* [Raw data]:
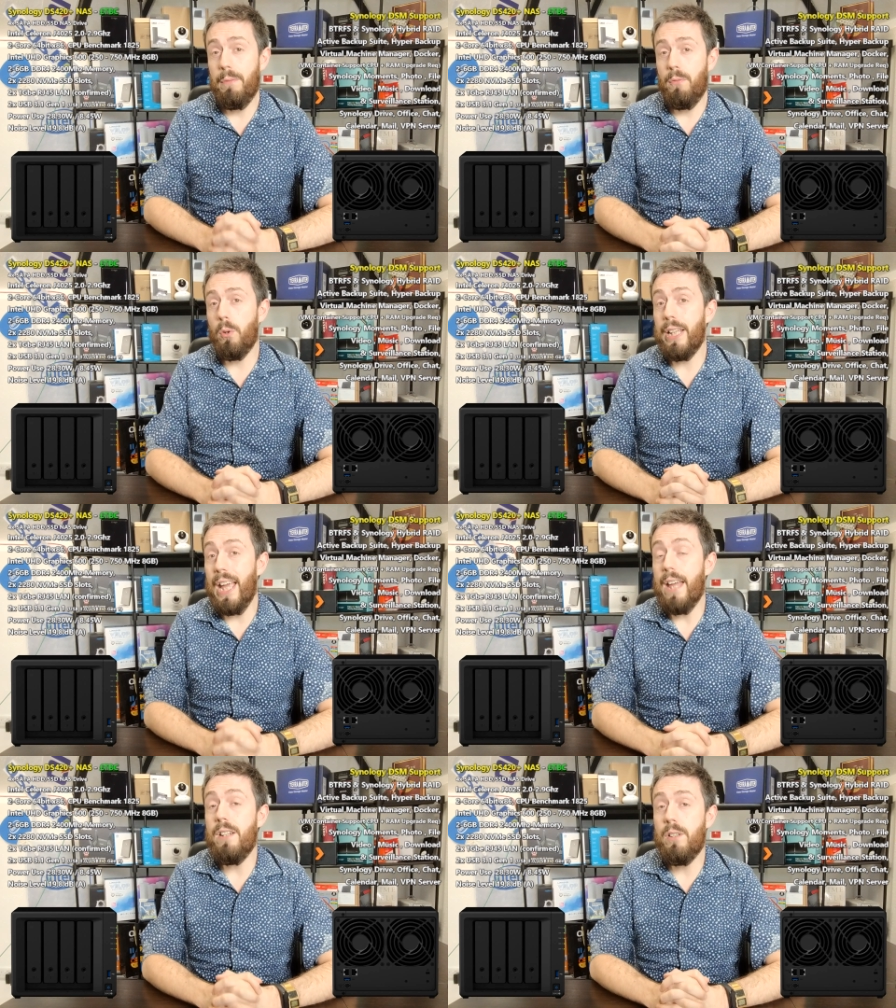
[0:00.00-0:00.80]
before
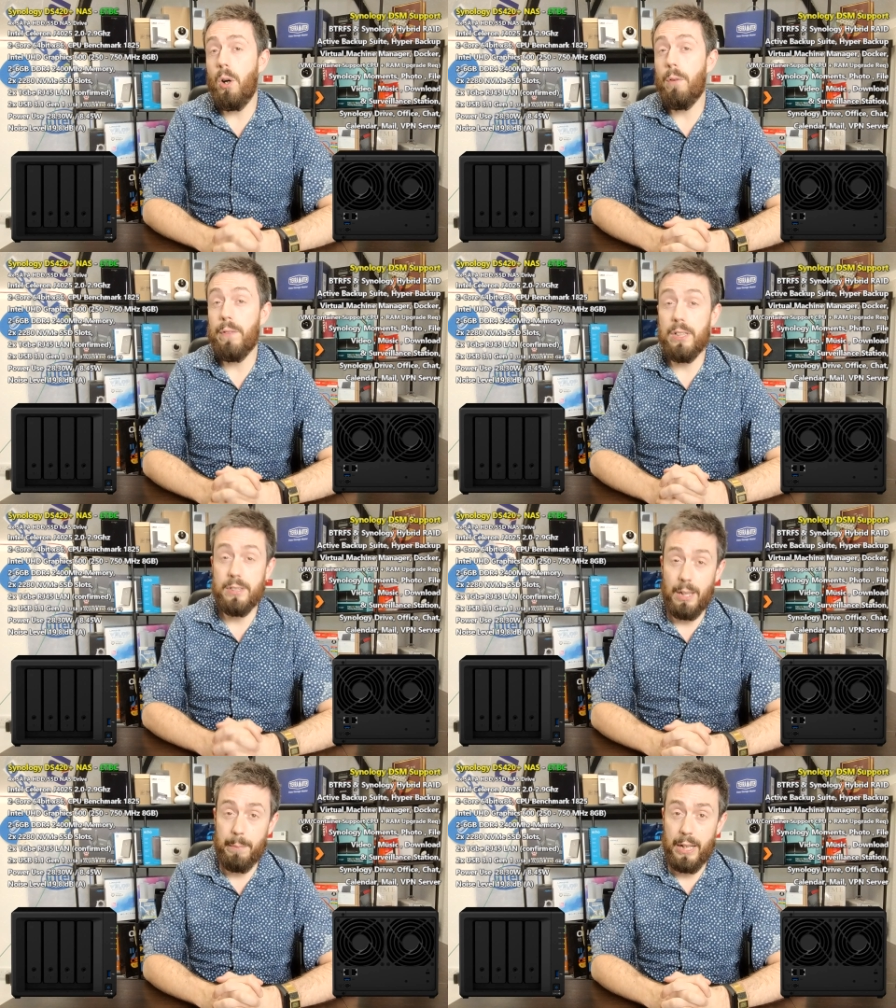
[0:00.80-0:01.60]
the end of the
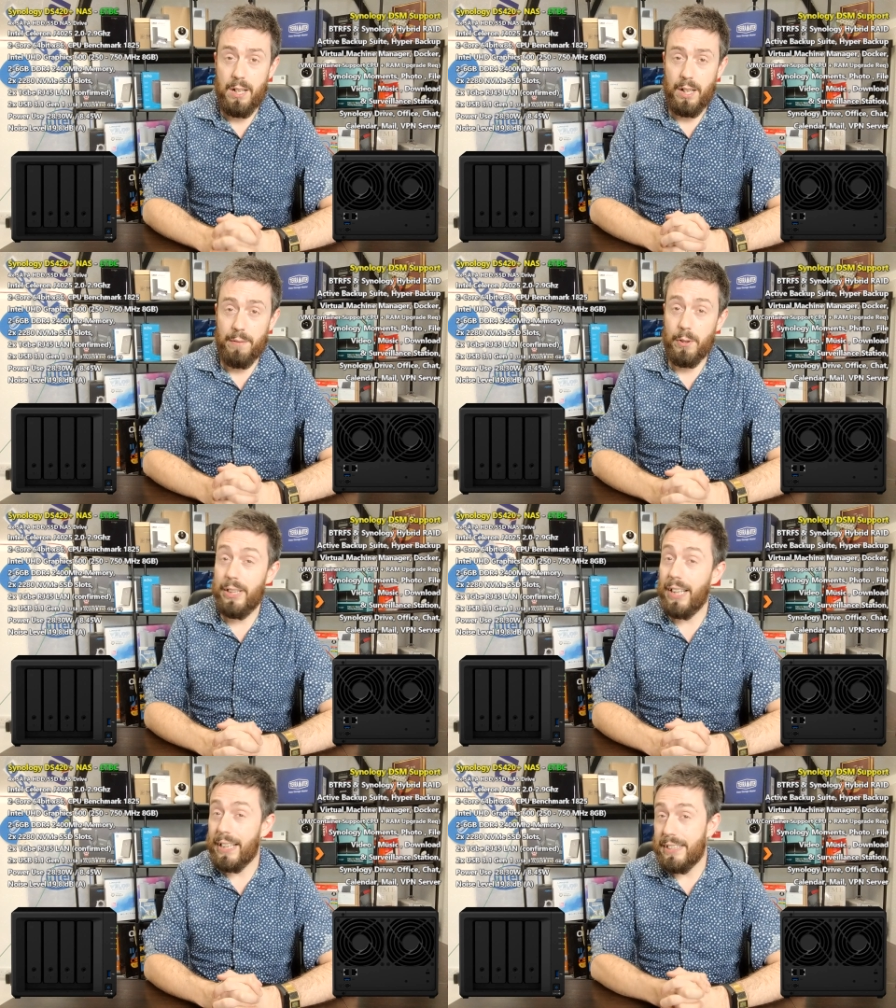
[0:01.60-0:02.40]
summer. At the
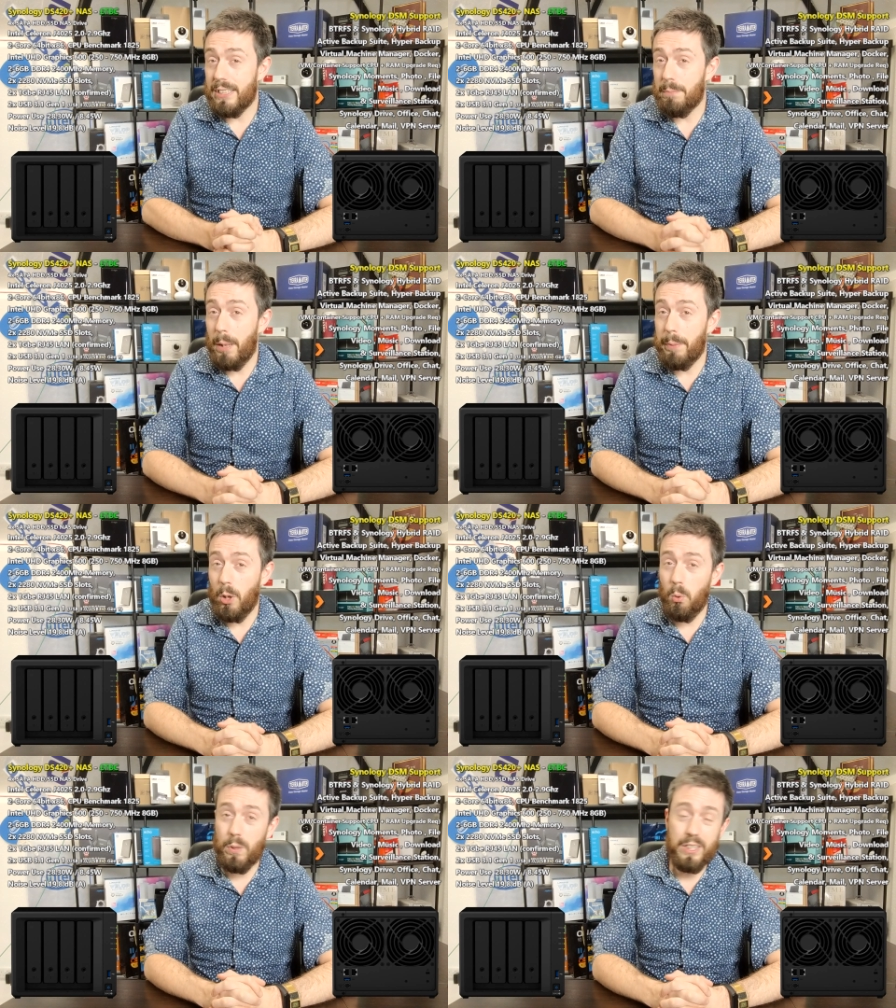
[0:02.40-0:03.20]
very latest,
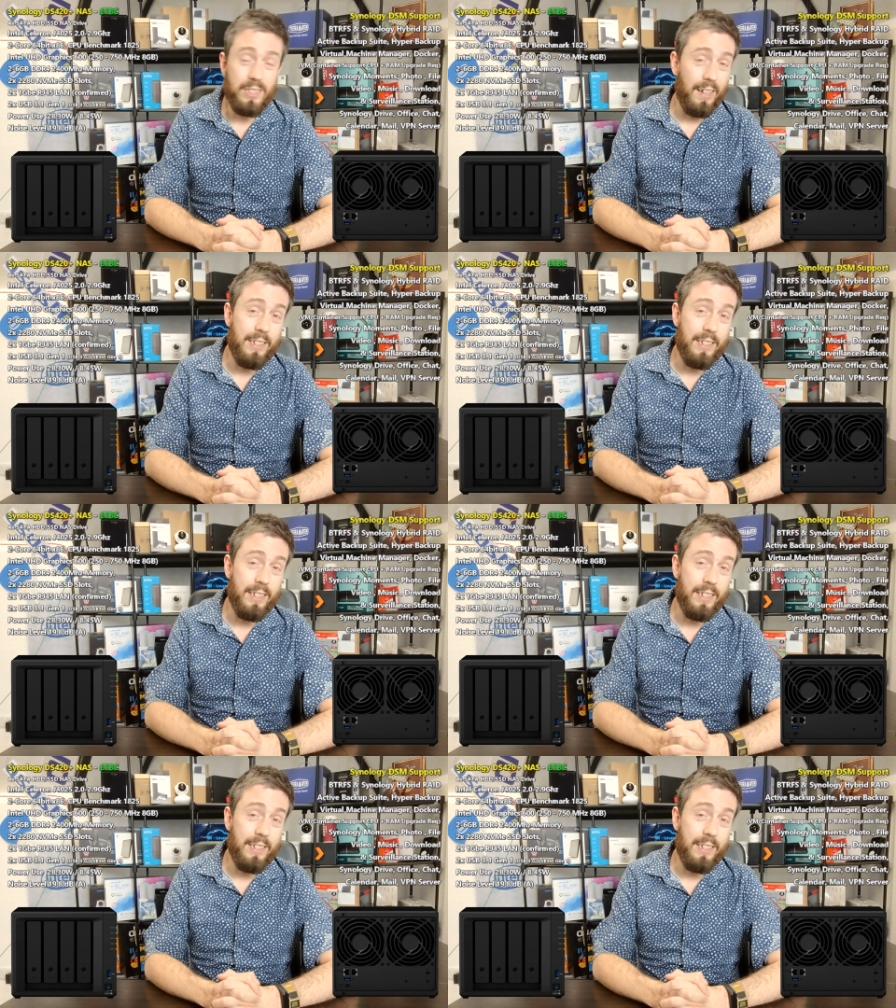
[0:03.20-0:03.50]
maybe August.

* [Brief]: An exact copy of every entry above is needed, minus the pictures.

* [Your solution]:
[0:00.00-0:00.80]
before
[0:00.80-0:01.60]
the end of the
[0:01.60-0:02.40]
summer. At the
[0:02.40-0:03.20]
very latest,
[0:03.20-0:03.50]
maybe August.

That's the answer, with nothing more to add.